Submitted to: European Journal of Lipid Science and Technology
Publication Type: Peer Reviewed Journal
Publication Acceptance Date: November 2, 2010
Publication Date: February 1, 2011
Citation: Haas, M.J., Fox, P.S., Foglia, T. 2011. Lipase-catalyzed synthesis of partial acylglycerols of acetoacetate. European Journal of Lipid Science and Technology. 113(2):168-179. Interpretive Summary: Rising fossil fuel prices and concerns about the negative environmental impact of their combustion have triggered the development of biobased technologies and products to replace petroleum-based materials. Among the results of this effort is biodiesel, a diesel fuel produced from edible fats and oils. Glycerol is a byproduct of biodiesel production, and as biodiesel production has increased the supply of glycerol has become substantial. To find new uses for glycerol we have undertaken an investigation of its ability to be modified by the addition of a reactive chemical molecule known as acetoacetic acid. We have employed an enzyme as catalyst in these studies, because the harsher traditional methods that might be used could cause chemical degradation of the acetoacetate molecule. Upon the successful linkage of acetoacetate to glycerol achieved here, the chemical reactivity of the acetoacetate component could confer on the resulting molecules the ability to very readily undergo further reactions. In this way new oligomers and polymers could be formed which may find uses as new specialty chemicals or as replacements for various petroleum based materials presently functioning as lubricants, emulsifiers or polymers.

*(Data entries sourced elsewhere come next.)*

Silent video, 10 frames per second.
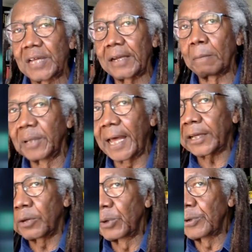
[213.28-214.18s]
not a
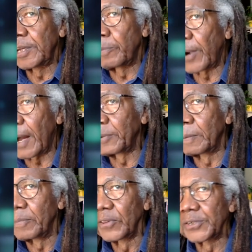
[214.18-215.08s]
black community
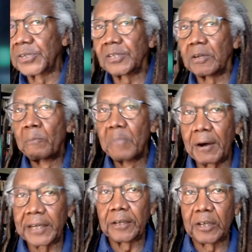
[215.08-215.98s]
problem. This is an
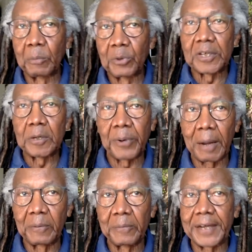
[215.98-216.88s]
America community
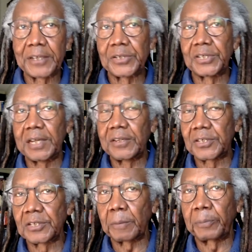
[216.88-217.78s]
problem. That is to say,
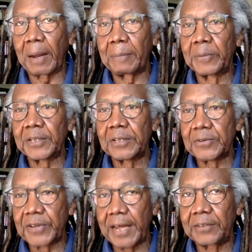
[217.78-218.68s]
this is a problem that,
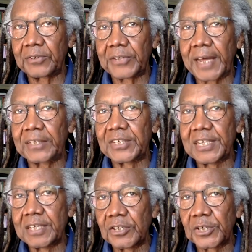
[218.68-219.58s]
that, that
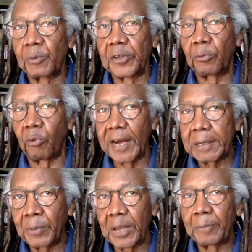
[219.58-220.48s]
deals with
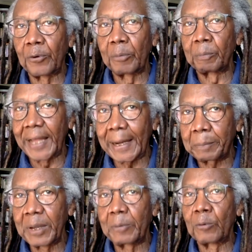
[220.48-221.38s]
white people,
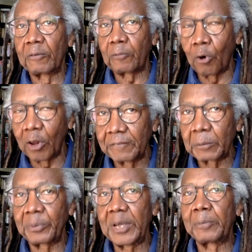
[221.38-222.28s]
black people, with all of
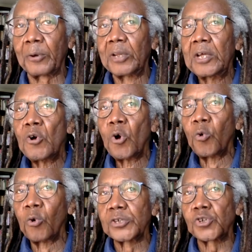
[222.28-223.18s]
the people
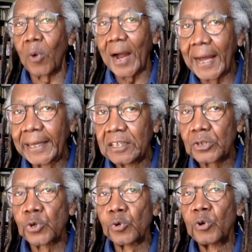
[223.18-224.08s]
who are trying
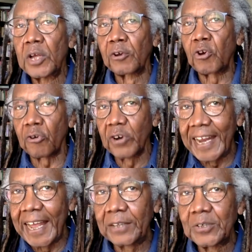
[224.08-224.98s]
to
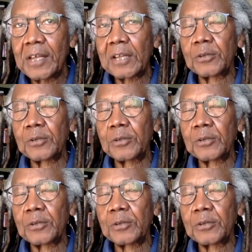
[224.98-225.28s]
create,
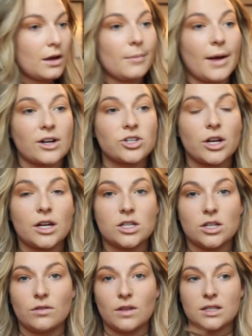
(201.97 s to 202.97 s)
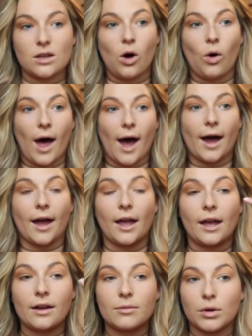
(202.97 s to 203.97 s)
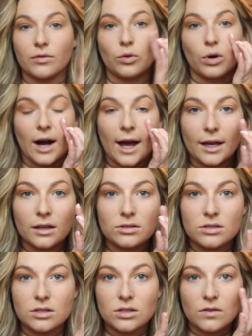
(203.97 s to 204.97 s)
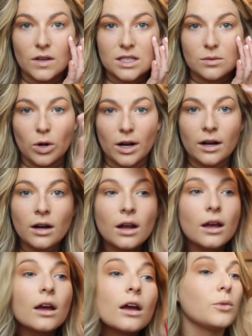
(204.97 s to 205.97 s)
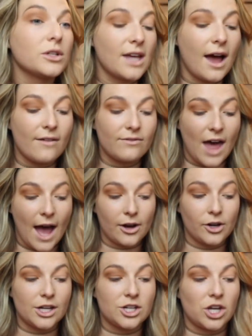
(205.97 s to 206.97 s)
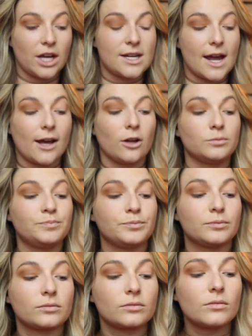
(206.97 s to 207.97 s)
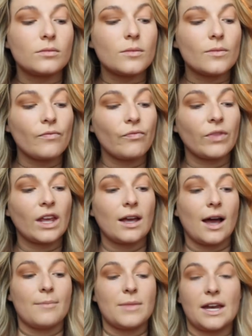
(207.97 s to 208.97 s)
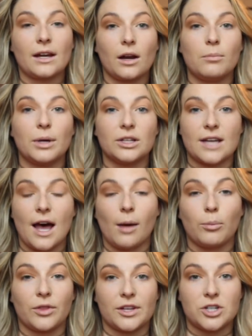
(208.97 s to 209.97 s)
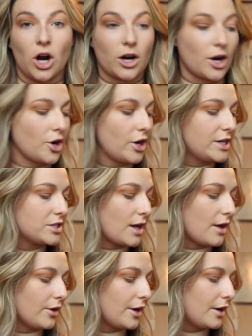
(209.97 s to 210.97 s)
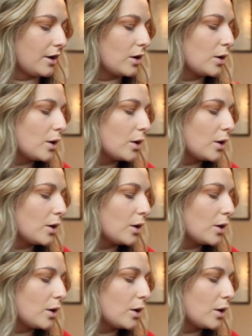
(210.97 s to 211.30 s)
I'm actually going to do this whole eye before I do this one. And once I have that crease shade down, I'm then going to build it up with a darker crease color.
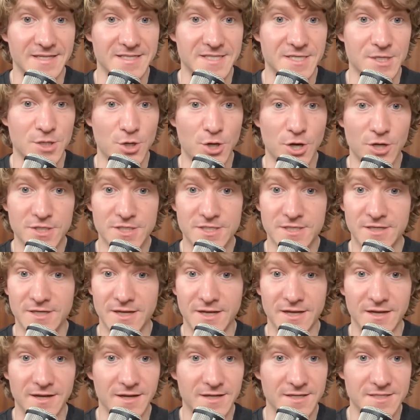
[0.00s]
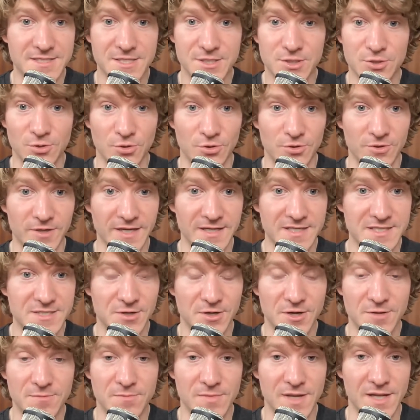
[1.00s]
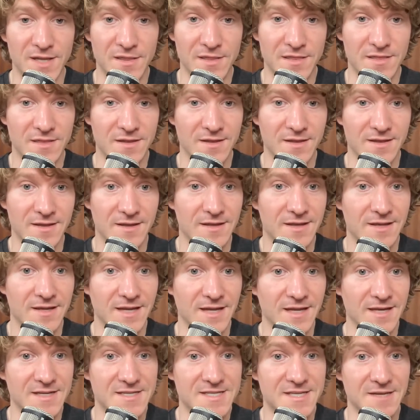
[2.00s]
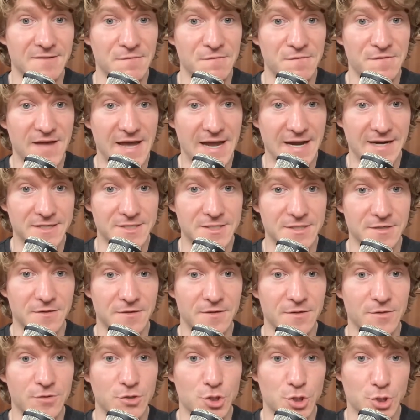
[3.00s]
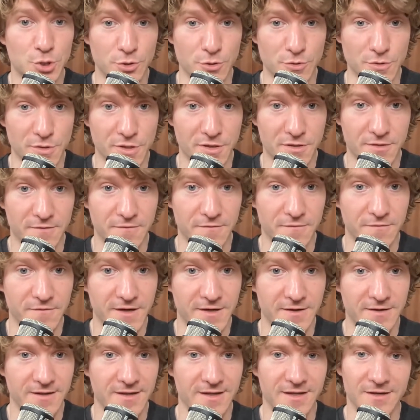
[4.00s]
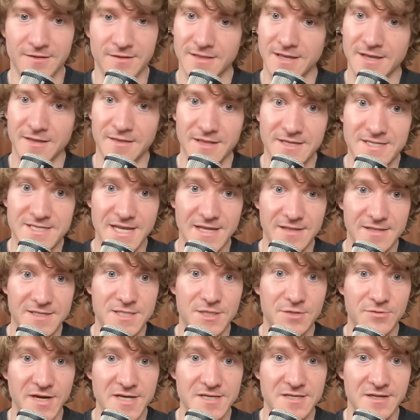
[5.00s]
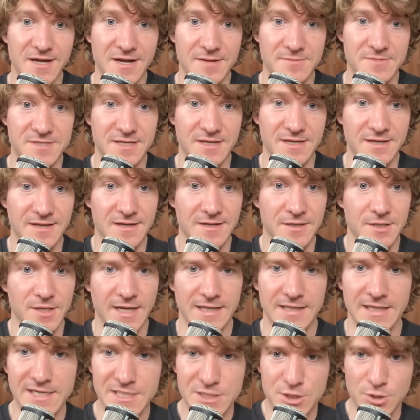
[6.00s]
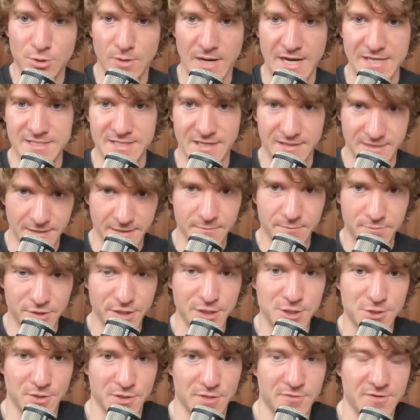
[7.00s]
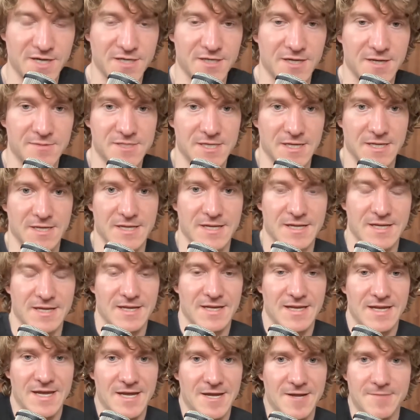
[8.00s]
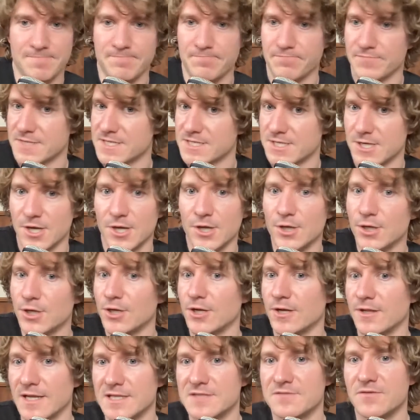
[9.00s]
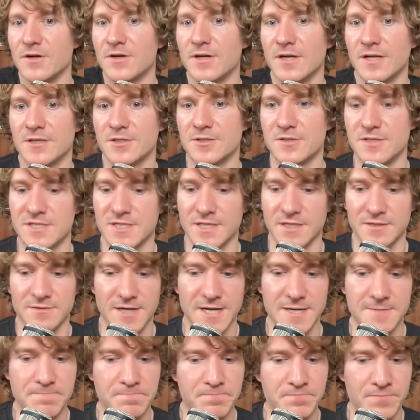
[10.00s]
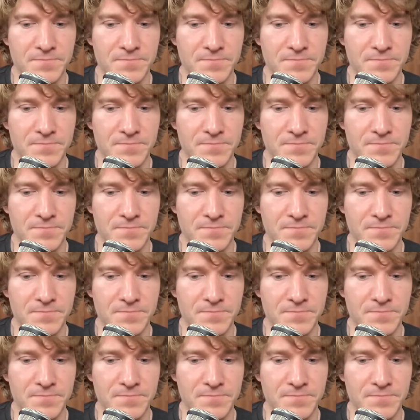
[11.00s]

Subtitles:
not a story, it's not a myth, it is in fact truth. You know, they say this 3 times, at least twice, I think, pretty sure 3 times. So, you know, that's very interesting, right?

Technical Abstract: A commercially available immobilized preparation of Rhizomucor miehei lipase (Lipozyme RMIM) has been employed in the synthesis of partial glycerides of acetoacetate. Due to the chemical reactivitity of the acetoacetyl group, these glycerides could have novel uses in e.g. polymer formation. Both 1(3)-sn-monoacetoacetyl glycerol (MAcG) and 1,3-sn-diacetoacetyl glycerol (DAcG) were synthesized by enzyme-catalyzed esterification of glycerol with ethylacetoacetate. For analytical purposes, these were separated from one another by high performance liquid chromatography, and identified by proton and carbon NMR. The effects on product yield of coordinate variations in the amounts of enzyme, water, ethyl acetoacetate, and in the ratio of immobilizing silica to glycerol were explored in batch reactions containing 3 mmol of glycerol and conducted at 55°C for 18 hr. These data allowed the creation of predictive equations relating the value of these variables to product yield. Reaction conditions were thereby identified under which maximum amounts of MAcG and/or DAcG or total esters were predicted for one-pot reactions. The production of both MAcG and DAcG was markedly sensitive to the water content of the reaction, with optimal yields obtained within a narrow range of added water contents. Substantial excesses of ethylacetoacetate ameliorated the inhibitory effect of excessive water addition. MAcG was effectively produced with the lowest amount of RMIM investigated. However, it was necessary to use larger amounts of lipase to achieve high level production of DAcG, and even then yields were no greater than about 50% of theoretical maximum. In the absence of silica only MAcG, and no DAcG, was produced. When silica was added to the reactions as a glycerol carrier DAcG synthesis occurred. Variations in the ratio of silica to glycerol had little effect on yield.